Por que o cristianismo deveria ser mais importante do que outras religiões que
ensinam as mesmas questões fundamentais, como o amor e a caridade? As pessoas
não entendem o que é o cristianismo. É por isso que alguns ficam tão ofendidos quando se
prega que Jesus é a única forma de salvação. Elas pensam que ser cristão é seguir os
ensinamentos éticos de Jesus, como amar ao próximo como a si mesmo. É claro que não
é preciso acreditar em Jesus para se fazer isso. Isso não é o cristianismo. O evangelho diz
que somos moralmente culpados perante Deus. Espiritualmente, somos separados d‟Ele.
É por isso que precisamos experimentar Seu perdão e graça. Para isso, é preciso ter um
substituto que pague a pena dos nossos pecados. Jesus ofereceu a própria vida como
sacrifício por nós. Ao aceitar o que ele fez em nosso nome, podemos ter o perdão de Deus
e a limpeza moral. A partir disso, nossa relação com Deus pode ser restaurada. Isso
evidencia por que acreditar em Cristo é tão importante. Repudiá-lo é rejeitar a graça de
Deus e permanecer espiritualmente separado d‟Ele. Se você morre nessa condição você
ficará eternamente separado de Deus. Outras religiões não ensinam a mesma coisa.

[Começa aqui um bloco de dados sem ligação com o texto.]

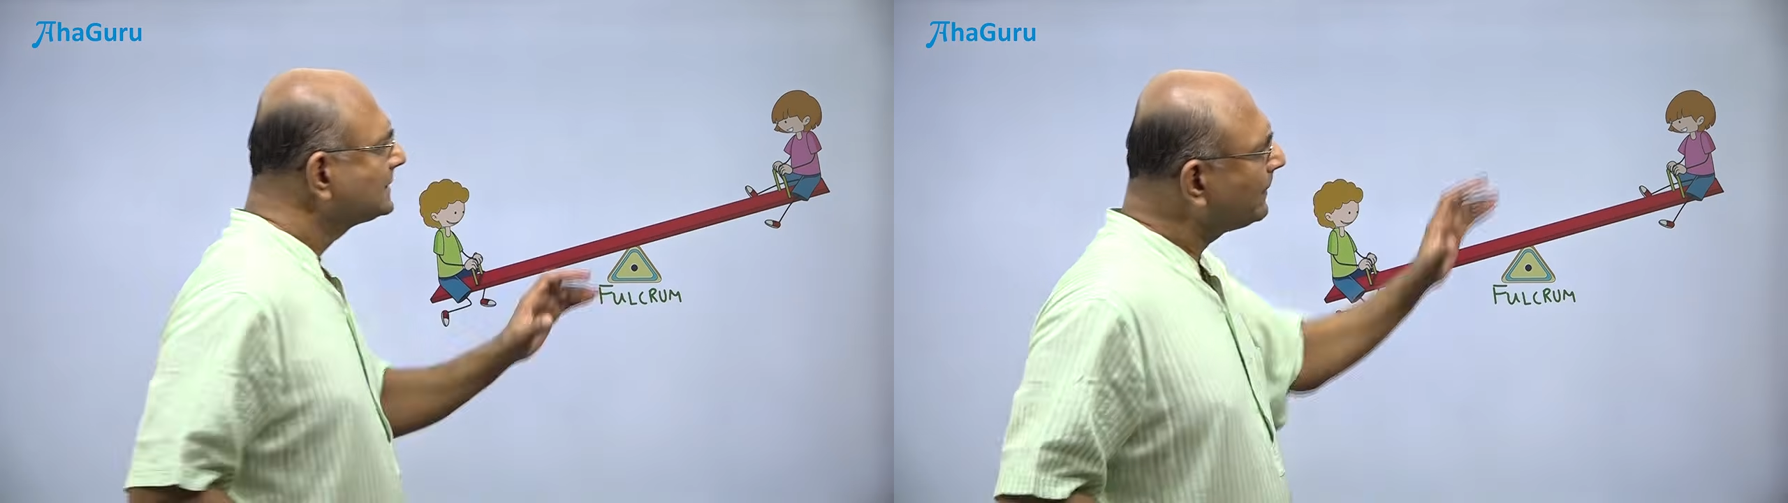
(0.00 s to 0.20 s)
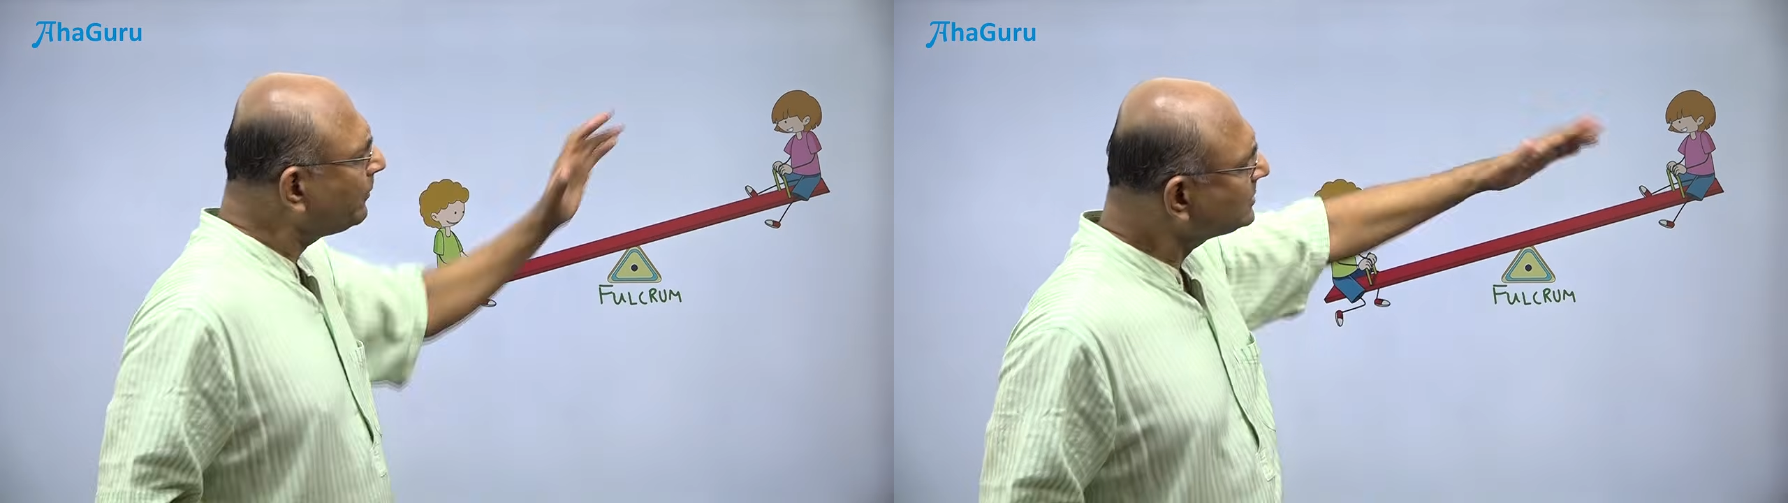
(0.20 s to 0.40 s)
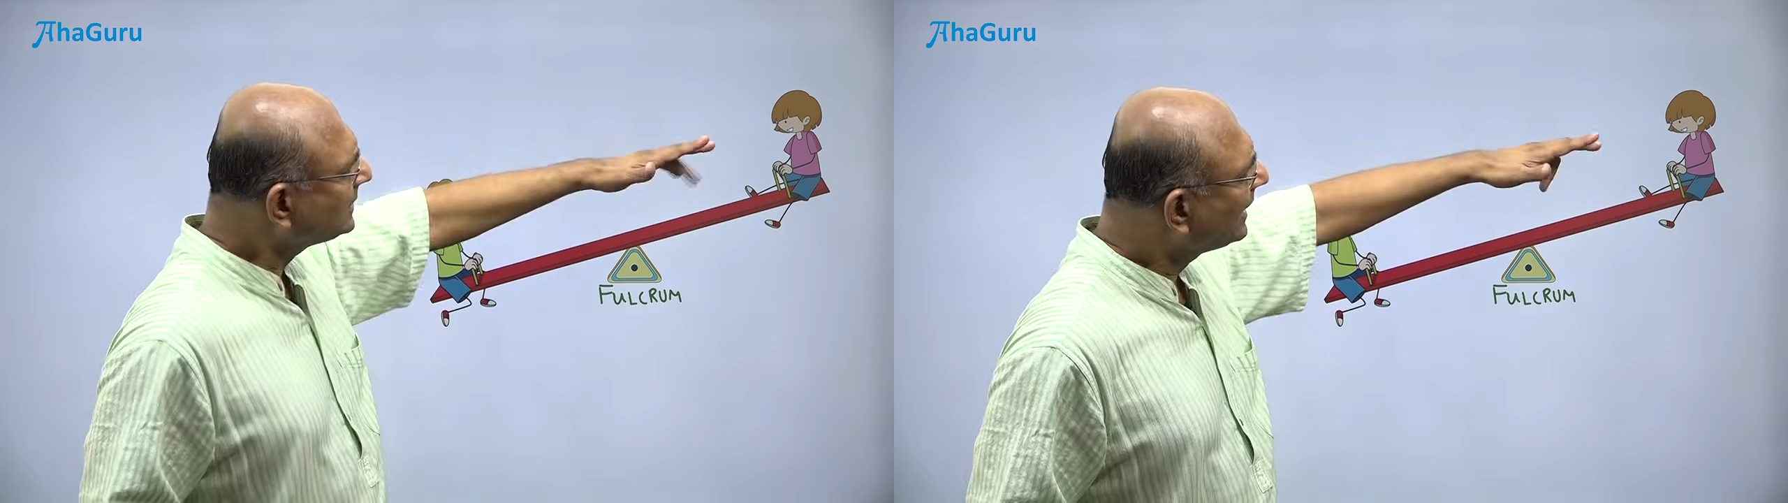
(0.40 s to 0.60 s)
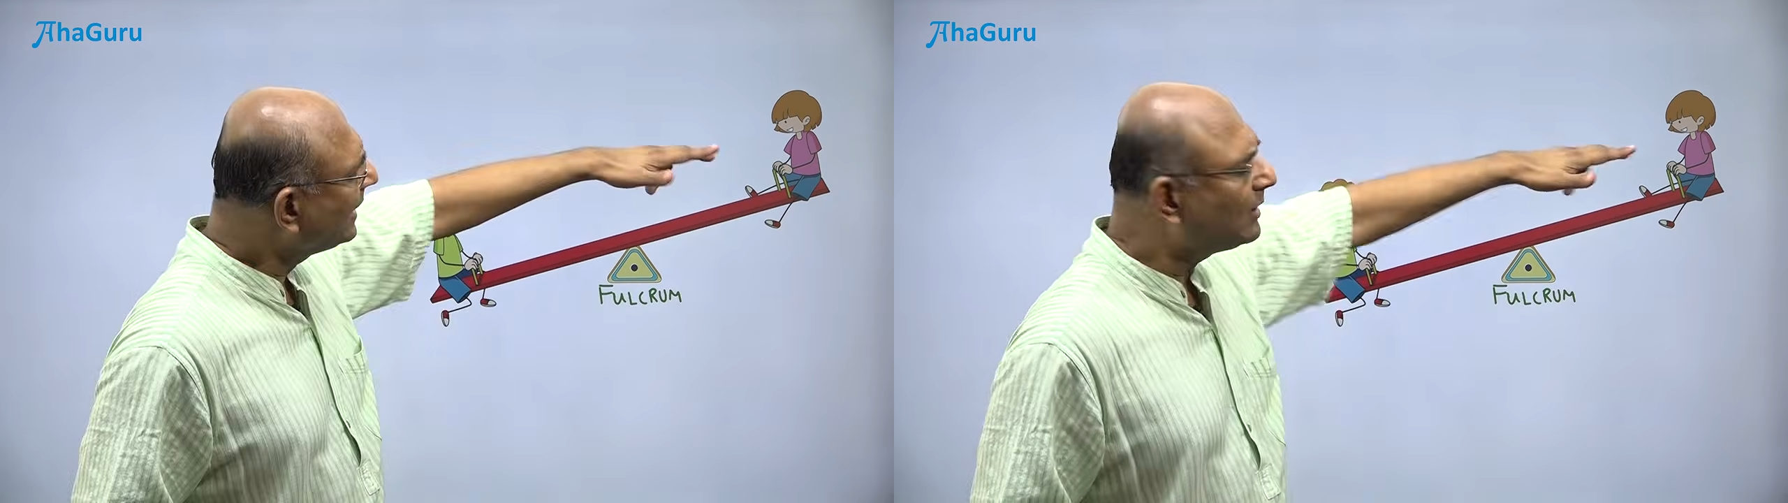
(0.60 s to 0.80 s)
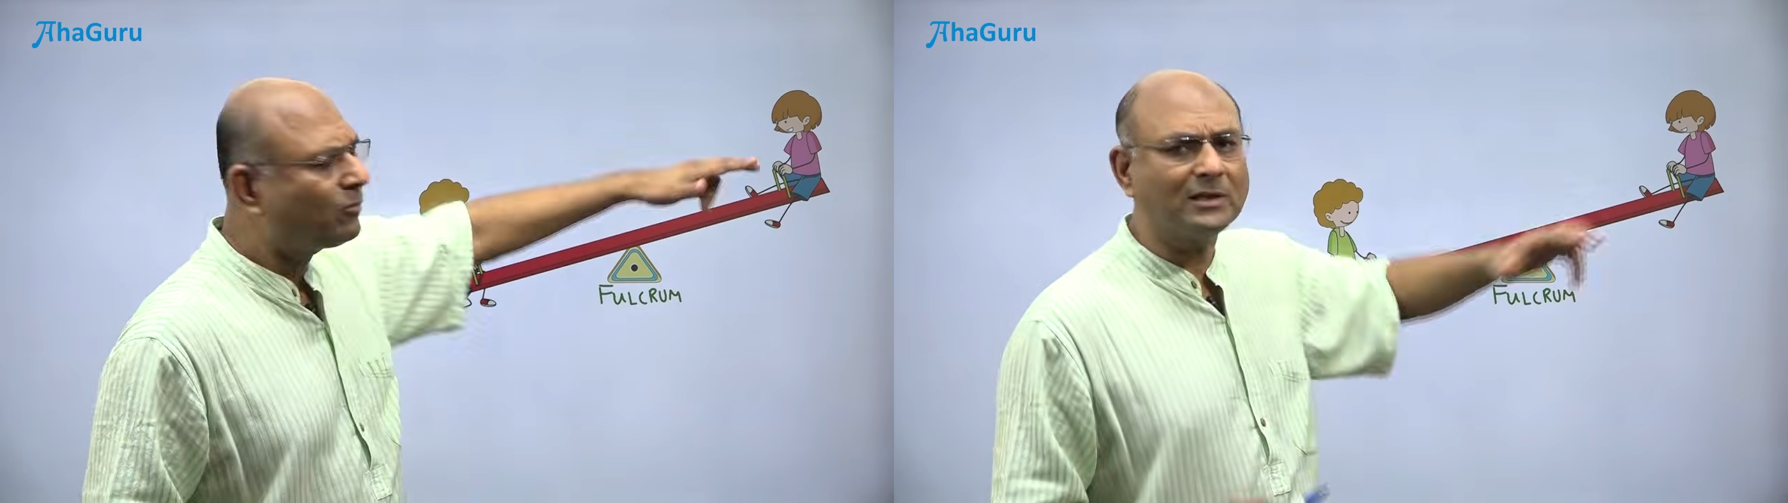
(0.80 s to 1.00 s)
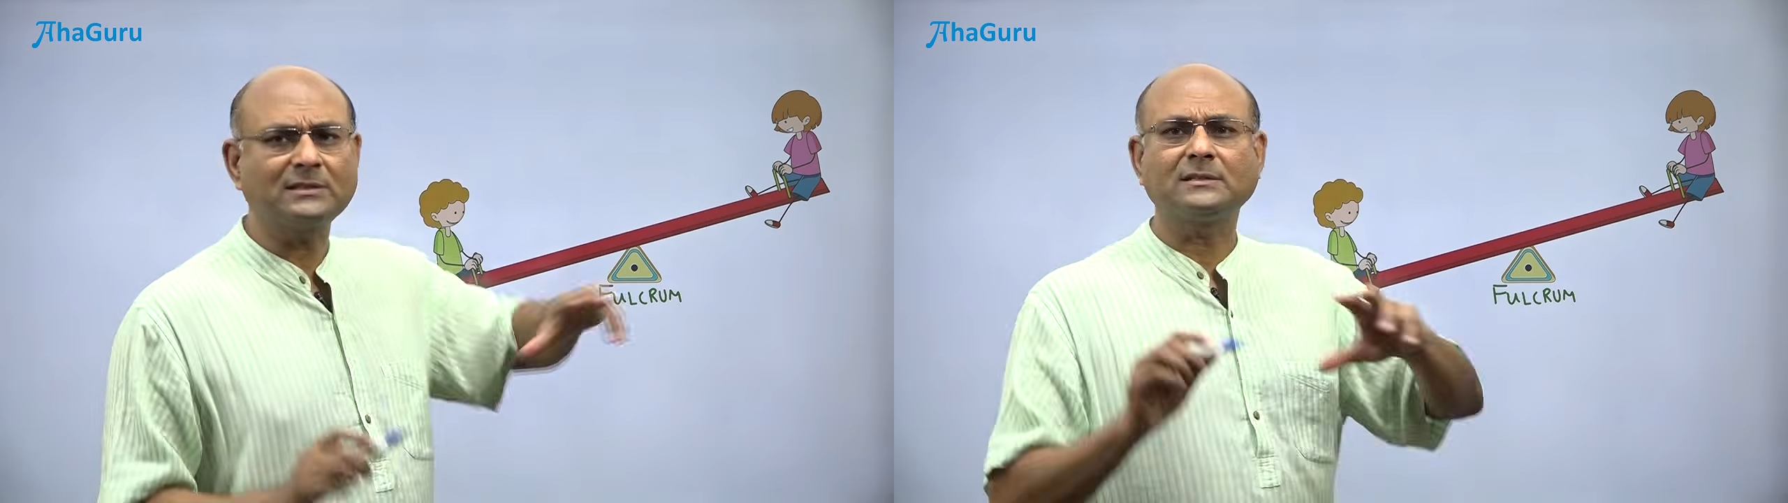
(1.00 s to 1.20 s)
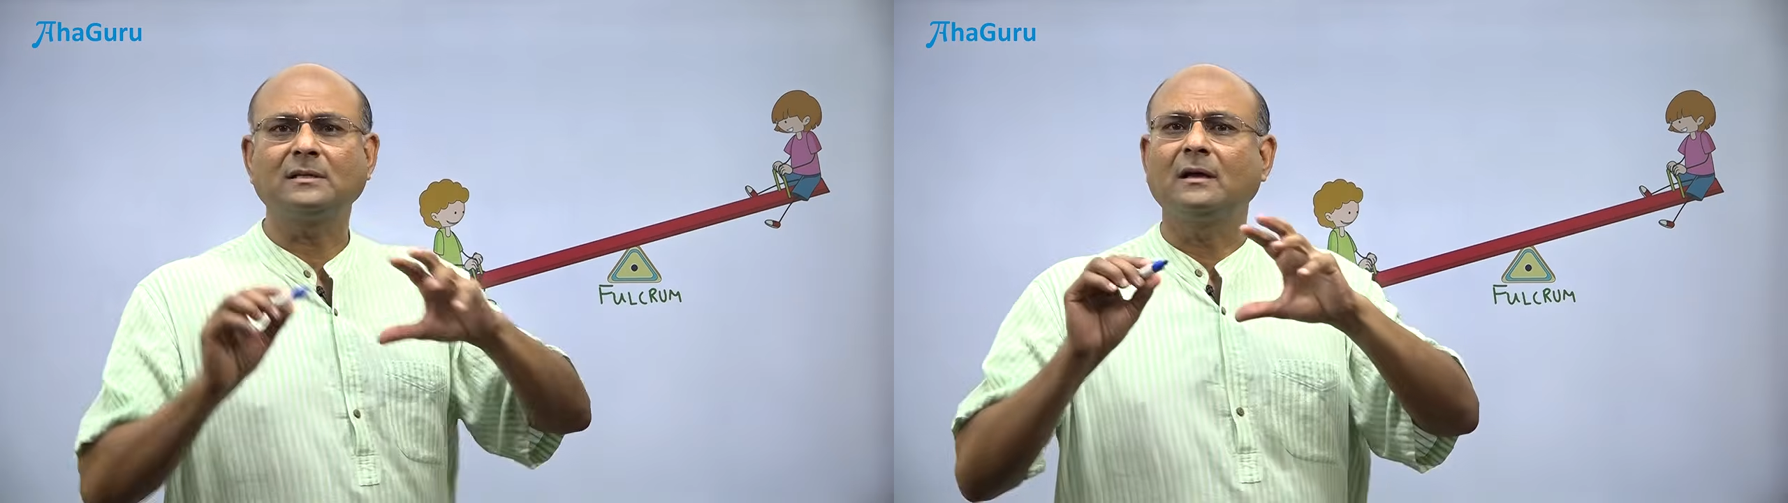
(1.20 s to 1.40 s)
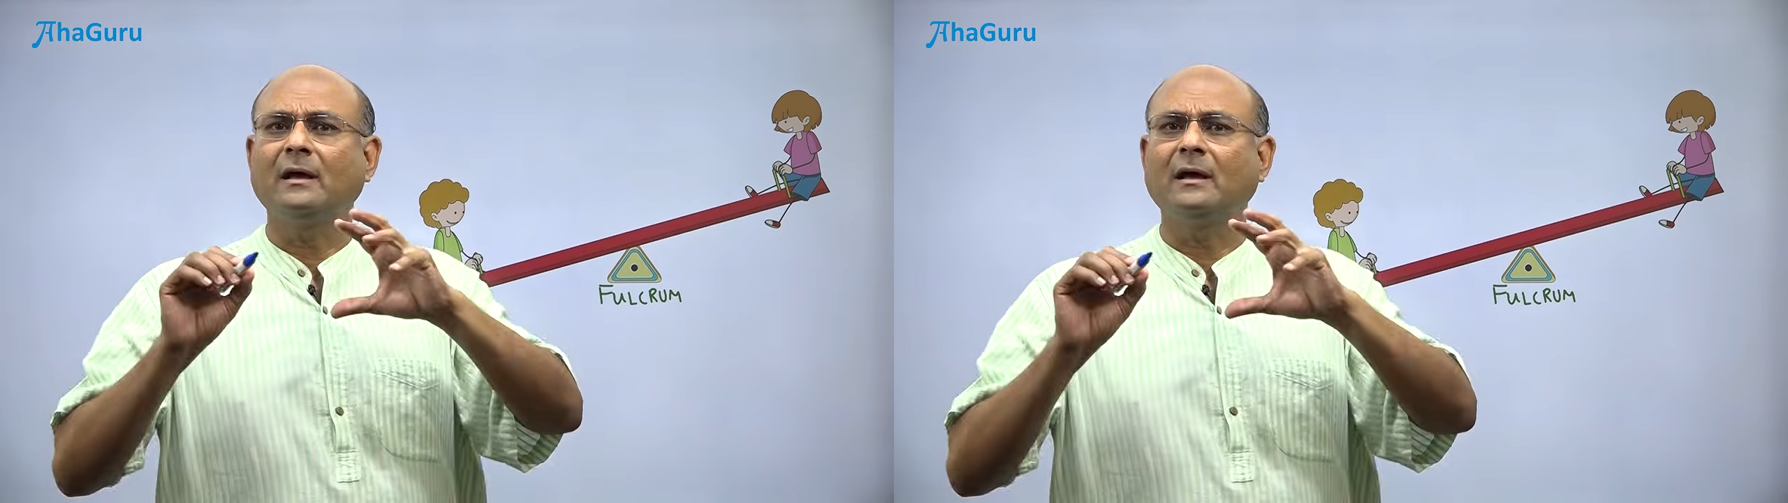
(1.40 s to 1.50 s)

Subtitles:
Suppose the girl was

A crença em Deus é necessária para trazer qualidade de vida e felicidade? Penso que
a crença em Deus ajuda, mas não é necessária. Ela pode lhe dar uma fundação para
valores morais, propósito de vida e esperança para o futuro. Contudo, se você quiser viver
inconsistentemente, é possível ser um ateu feliz, contanto que não se pense nas
implicações do ateísmo. Em última análise, o ateísmo prega que não existem valores
morais objetivos, que tudo é uma ilusão, que não há propósito e significado para a vida e
que somos um subproduto do acaso.
Por que importa se acreditamos no deus do cristianismo ou na ‘mãe natureza’ se na
prática as pessoas podem seguir, fundamentalmente, os mesmos
ensinamentos?Deveríamos acreditar em uma mentira se isso for bom para a sociedade?

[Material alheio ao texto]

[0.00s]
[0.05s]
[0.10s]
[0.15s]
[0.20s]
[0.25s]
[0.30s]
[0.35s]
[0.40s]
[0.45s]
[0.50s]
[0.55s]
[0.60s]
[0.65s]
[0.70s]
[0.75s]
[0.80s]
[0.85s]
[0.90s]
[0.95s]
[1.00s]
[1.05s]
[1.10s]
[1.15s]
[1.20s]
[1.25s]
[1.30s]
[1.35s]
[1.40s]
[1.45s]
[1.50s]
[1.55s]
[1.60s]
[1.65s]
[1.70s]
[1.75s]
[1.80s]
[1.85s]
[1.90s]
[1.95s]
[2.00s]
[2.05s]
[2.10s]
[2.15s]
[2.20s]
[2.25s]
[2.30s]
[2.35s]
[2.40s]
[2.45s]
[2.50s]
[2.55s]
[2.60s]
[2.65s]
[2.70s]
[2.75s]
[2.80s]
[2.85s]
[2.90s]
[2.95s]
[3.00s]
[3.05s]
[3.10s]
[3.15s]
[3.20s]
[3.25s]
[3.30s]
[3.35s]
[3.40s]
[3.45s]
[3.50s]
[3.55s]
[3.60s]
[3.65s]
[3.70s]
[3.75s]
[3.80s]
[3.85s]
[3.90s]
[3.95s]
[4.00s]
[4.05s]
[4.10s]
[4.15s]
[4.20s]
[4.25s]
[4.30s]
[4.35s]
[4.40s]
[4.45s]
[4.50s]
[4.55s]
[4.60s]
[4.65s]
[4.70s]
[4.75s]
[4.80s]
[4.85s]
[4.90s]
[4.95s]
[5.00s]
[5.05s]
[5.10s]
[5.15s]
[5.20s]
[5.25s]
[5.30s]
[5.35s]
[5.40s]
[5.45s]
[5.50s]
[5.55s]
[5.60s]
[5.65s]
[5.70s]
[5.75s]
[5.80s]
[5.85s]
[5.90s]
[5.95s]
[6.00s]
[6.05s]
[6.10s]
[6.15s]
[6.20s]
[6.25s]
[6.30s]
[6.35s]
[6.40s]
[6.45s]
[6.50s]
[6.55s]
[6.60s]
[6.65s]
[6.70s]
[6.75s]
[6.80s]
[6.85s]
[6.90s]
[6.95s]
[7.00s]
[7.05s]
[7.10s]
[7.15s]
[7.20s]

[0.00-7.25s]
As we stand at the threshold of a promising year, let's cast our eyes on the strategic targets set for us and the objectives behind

As pessoas devem acreditar em uma falsa teoria, só por causa dos benefícios sociais? Eu
acho que não. Isso seria uma alucinação. Algumas pessoas passam a acreditar na religião
por esse motivo. Já que a religião traz benefícios para a sociedade, mesmo que o
indivíduo pense que ela não passa de um „conto de fadas‟, ele passa a acreditar. Digo que
não. Se você acha que a religião é um conto de fadas, não acredite. Mas se o cristianismo
é a verdade — como penso que é — temos que acreditar nele independente das
consequências. É o que as pessoas racionais fazem, elas acreditam na verdade. A via
contrária é o pragmatismo. “Isso Funciona?", perguntam elas. "Não importa se é verdade,
15. quero saber se funciona”. Não estou preocupado se na Suécia alguns são felizes sem
acreditar em Deus ou se há alguma vantagem em acreditar n‟Ele. Como filósofo, estou
interessado no que é verdade e me parece que a existência desse ser transcendente que
criou e projetou o universo, fonte dos valores morais, é a verdade.